La base de données que je ne ferais pas
Envisager mon existence comme une base de données constitue un horizon qui bouleverse la conception traditionnelle de l’artiste et de son œuvre. Cette perspective soulève une hypothèse : et si la démarche créative consistait non pas à produire des œuvres finalisées, des objets clos sur eux-mêmes, mais plutôt à constituer méthodiquement une réserve de possibles, une collection d’éléments discrets susceptibles d’entrer en relation selon des configurations multiples et imprévisibles ?
Cette interrogation touche à un renversement dans la conception même de l’acte créateur. Historiquement, l’artiste a souvent été défini par sa capacité à produire des œuvres achevées, des totalités signifiantes offertes à la contemplation. L’objet artistique, qu’il soit tableau, sculpture, composition ou texte, incarnait l’aboutissement d’un processus créatif qui trouvait sa justification dans cette finalité. L’imagination était alors conçue comme une faculté orientée vers un résultat, tendue vers la réalisation d’une forme déterminée.
La métaphore de la base de données propose une tout autre conception de la création. Elle suggère un déplacement de l’attention : de l’œuvre comme résultat vers le processus d’accumulation et d’organisation des matériaux. Dans cette perspective, l’artiste devient un collectionneur, un archiviste de fragments, de perceptions, d’idées, d’affects qu’il ne cherche pas nécessairement à synthétiser dans une forme définitive. Sa démarche consiste à constituer un réservoir d’éléments hétérogènes dont la valeur réside précisément dans leur potentialité, dans les combinaisons virtuelles qu’ils recèlent.
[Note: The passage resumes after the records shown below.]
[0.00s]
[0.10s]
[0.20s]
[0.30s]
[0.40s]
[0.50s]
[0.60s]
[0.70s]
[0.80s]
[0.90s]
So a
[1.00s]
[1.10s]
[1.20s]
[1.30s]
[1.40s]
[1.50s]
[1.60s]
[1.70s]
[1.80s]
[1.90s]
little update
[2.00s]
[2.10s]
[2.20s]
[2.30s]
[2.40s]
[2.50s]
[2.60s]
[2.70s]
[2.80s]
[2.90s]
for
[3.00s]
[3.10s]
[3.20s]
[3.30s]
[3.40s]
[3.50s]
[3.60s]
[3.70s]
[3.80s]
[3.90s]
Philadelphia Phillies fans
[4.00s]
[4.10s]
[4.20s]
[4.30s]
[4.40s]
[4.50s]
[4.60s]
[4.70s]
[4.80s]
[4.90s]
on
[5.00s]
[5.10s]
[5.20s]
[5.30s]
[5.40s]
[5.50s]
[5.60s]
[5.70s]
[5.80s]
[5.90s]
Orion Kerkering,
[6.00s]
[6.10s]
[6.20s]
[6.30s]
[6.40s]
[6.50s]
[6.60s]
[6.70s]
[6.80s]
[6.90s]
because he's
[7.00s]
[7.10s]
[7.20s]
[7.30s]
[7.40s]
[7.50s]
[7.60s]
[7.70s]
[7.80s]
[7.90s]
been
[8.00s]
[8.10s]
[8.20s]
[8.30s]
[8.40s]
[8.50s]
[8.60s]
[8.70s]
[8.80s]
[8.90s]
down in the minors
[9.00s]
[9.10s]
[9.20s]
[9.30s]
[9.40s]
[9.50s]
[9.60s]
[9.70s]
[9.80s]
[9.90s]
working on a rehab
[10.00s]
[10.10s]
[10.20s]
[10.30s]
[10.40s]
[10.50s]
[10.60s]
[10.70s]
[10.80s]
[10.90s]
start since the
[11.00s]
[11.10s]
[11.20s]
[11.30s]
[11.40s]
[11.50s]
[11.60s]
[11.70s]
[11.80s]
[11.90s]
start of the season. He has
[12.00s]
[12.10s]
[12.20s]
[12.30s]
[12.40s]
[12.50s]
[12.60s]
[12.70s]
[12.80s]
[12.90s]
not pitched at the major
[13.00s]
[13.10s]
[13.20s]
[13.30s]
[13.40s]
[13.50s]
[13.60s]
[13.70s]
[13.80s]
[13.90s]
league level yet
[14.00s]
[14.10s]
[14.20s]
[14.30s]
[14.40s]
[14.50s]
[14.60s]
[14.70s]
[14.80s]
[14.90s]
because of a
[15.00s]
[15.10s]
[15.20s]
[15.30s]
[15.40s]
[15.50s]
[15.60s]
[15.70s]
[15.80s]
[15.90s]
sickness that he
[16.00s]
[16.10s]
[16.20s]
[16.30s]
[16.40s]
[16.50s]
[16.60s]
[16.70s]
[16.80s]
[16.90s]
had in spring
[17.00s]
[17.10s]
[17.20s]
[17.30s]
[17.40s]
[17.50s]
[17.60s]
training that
Cette approche résonne profondément avec certaines pratiques artistiques contemporaines marquées par la fragmentation, l’échantillonnage, le collage, la recombinaison. Elle fait écho également aux possibilités ouvertes par les technologies numériques, qui permettent de stocker, d’indexer et de manipuler d’immenses quantités d’informations selon des logiques multiples. La base de données n’est plus simplement un outil technique, mais devient un modèle conceptuel pour repenser l’imagination créatrice.
Le statut même de l’imagination s’en trouve transformé. Elle n’est plus conçue comme la faculté de produire des images cohérentes, des représentations unifiées, mais comme une capacité à établir des connexions inédites entre éléments disparates, à percevoir des résonances entre fragments apparemment sans rapport. L’imagination devient relationnelle plutôt que synthétique, connective plutôt que totalisante.
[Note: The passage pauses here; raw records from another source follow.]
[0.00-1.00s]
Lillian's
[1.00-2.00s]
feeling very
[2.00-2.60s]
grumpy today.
Cette conception ouvre des perspectives sur l’avenir de la création artistique. Elle affranchit l’artiste de l’impératif de finalisation, de l’obligation de produire des œuvres achevées. Elle valorise les processus d’accumulation, de classification, d’indexation comme des gestes créatifs à part entière. Elle invite à concevoir l’œuvre non comme un objet stable mais comme un champ de possibles, une structure ouverte susceptible de générer des configurations multiples selon les contextes d’actualisation.
L’existence comme base de données : cette formule ne décrit pas seulement une stratégie artistique parmi d’autres, mais propose une reconfiguration de notre rapport au processus créatif, à l’œuvre, et ultimement au sens même de la création dans un monde marqué par la prolifération informationnelle et la fluidité des formes.